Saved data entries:
↓↓↓

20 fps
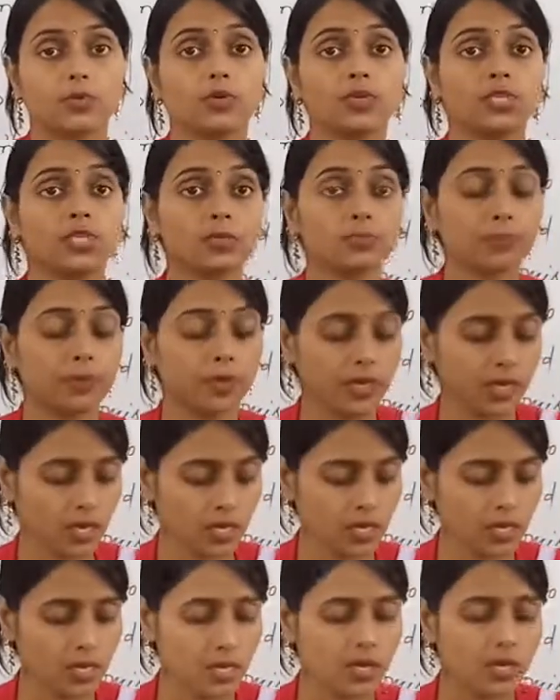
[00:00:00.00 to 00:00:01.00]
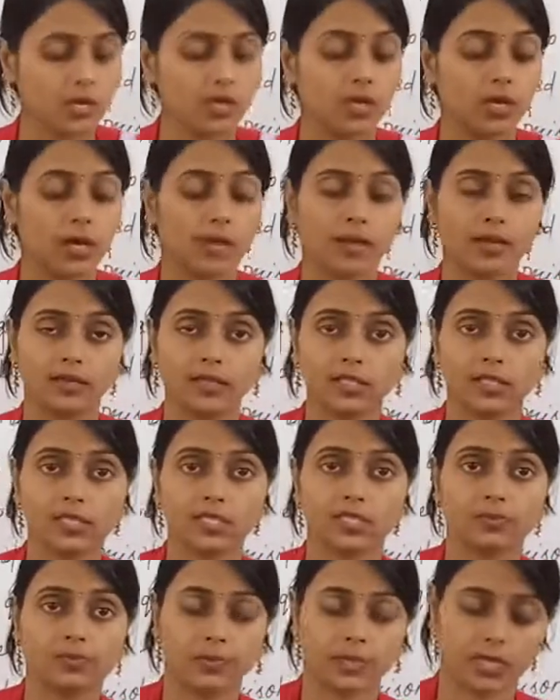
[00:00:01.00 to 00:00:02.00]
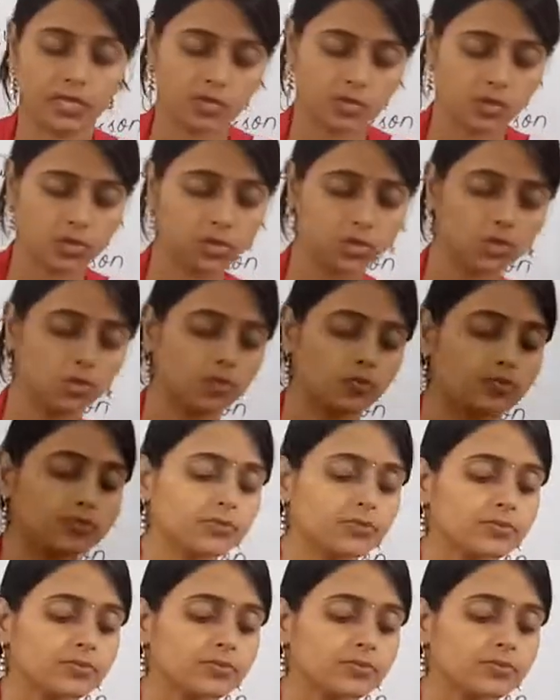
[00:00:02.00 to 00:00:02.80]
Who is speaking? Alice is speaking to Joe.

↑↑↑

* _EXERCISE OBJECTIVE_:
Write out every entry exactly. Pictures do not belong in the copy.

* _SOLUTION_:
20 fps
[00:00:00.00 to 00:00:01.00]
[00:00:01.00 to 00:00:02.00]
[00:00:02.00 to 00:00:02.80]
Who is speaking? Alice is speaking to Joe.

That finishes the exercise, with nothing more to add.